Saved entries:

-- Opening Marker --

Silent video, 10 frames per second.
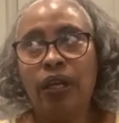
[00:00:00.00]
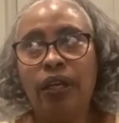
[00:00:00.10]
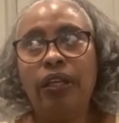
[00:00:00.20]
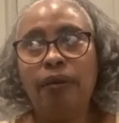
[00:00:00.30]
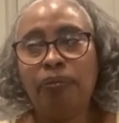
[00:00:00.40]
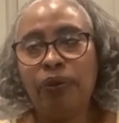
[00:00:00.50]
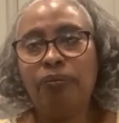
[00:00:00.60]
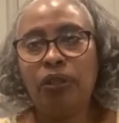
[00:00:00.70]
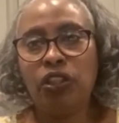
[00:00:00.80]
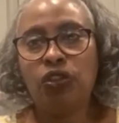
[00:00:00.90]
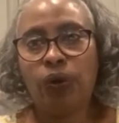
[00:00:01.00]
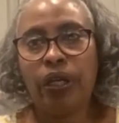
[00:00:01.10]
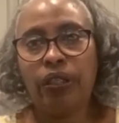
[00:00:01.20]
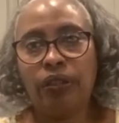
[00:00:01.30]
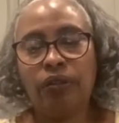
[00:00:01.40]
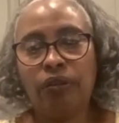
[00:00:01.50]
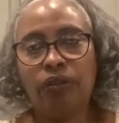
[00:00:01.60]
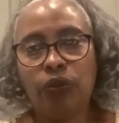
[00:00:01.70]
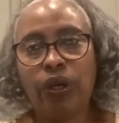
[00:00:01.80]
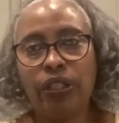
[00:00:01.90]
it had pretty much drained
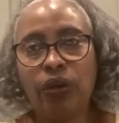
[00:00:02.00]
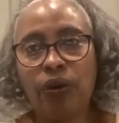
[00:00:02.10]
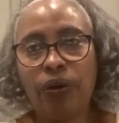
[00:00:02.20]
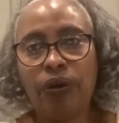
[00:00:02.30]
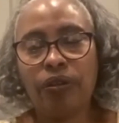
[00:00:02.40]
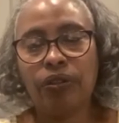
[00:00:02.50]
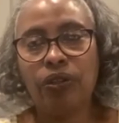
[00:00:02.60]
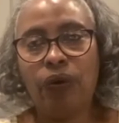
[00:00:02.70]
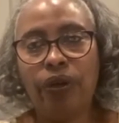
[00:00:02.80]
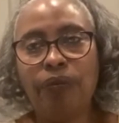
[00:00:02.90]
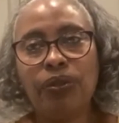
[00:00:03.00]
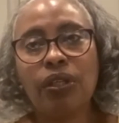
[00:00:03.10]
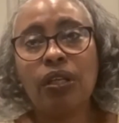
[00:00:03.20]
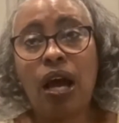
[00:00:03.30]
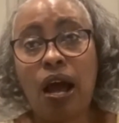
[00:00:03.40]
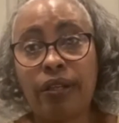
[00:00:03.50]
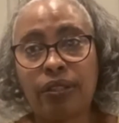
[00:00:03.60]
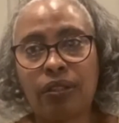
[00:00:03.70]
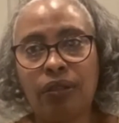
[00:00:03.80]
her. You know, it was a lot.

-- Closing Marker --

[Task directions]:
Set down, word for word, only the lines running from the line with "[00:00:02.10]" through the final line of the entries above, omitting all pictures.

[Answer to the exercise]:
[00:00:02.10]
[00:00:02.20]
[00:00:02.30]
[00:00:02.40]
[00:00:02.50]
[00:00:02.60]
[00:00:02.70]
[00:00:02.80]
[00:00:02.90]
[00:00:03.00]
[00:00:03.10]
[00:00:03.20]
[00:00:03.30]
[00:00:03.40]
[00:00:03.50]
[00:00:03.60]
[00:00:03.70]
[00:00:03.80]
her. You know, it was a lot.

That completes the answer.